WHAT THE EXERCISE ASKS —
In the material below, find each line with the word "second" and list it.

RECORDS SHOWN —
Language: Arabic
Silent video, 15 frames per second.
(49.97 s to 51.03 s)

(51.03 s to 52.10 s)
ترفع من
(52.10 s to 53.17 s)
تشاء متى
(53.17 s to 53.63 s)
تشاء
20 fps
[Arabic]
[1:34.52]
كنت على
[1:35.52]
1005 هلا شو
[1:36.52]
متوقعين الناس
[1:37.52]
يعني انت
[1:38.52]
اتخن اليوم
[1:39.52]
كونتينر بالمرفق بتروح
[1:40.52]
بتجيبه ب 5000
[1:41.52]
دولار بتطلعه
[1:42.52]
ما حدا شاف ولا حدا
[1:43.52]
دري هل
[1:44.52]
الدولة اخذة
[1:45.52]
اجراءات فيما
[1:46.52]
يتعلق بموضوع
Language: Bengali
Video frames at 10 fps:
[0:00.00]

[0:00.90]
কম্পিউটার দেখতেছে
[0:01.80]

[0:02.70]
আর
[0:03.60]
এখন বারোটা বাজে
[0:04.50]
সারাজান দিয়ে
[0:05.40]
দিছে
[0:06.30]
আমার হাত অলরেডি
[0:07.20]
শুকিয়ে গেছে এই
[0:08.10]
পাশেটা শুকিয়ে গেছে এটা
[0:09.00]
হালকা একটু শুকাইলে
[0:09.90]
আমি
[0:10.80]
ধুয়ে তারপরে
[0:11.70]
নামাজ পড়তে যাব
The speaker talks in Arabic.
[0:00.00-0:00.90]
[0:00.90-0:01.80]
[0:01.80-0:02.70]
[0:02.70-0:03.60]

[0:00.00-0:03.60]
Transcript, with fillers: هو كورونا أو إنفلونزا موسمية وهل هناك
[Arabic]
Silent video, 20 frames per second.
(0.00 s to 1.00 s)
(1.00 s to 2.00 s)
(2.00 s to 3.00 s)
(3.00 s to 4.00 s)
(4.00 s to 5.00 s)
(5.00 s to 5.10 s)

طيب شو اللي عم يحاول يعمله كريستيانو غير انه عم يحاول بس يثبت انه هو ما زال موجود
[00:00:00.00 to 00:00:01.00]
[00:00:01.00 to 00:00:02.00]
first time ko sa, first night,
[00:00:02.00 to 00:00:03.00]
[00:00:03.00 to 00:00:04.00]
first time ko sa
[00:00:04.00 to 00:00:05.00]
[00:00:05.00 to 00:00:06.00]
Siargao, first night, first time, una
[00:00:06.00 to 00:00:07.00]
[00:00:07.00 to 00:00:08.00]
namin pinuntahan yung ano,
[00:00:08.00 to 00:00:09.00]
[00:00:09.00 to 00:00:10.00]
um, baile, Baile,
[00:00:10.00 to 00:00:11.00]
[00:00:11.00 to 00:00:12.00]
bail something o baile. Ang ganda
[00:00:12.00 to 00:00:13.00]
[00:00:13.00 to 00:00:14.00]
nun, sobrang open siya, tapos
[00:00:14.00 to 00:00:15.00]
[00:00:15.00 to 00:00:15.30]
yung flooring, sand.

THE ANSWER —
Silent video, 15 frames per second.
Silent video, 20 frames per second.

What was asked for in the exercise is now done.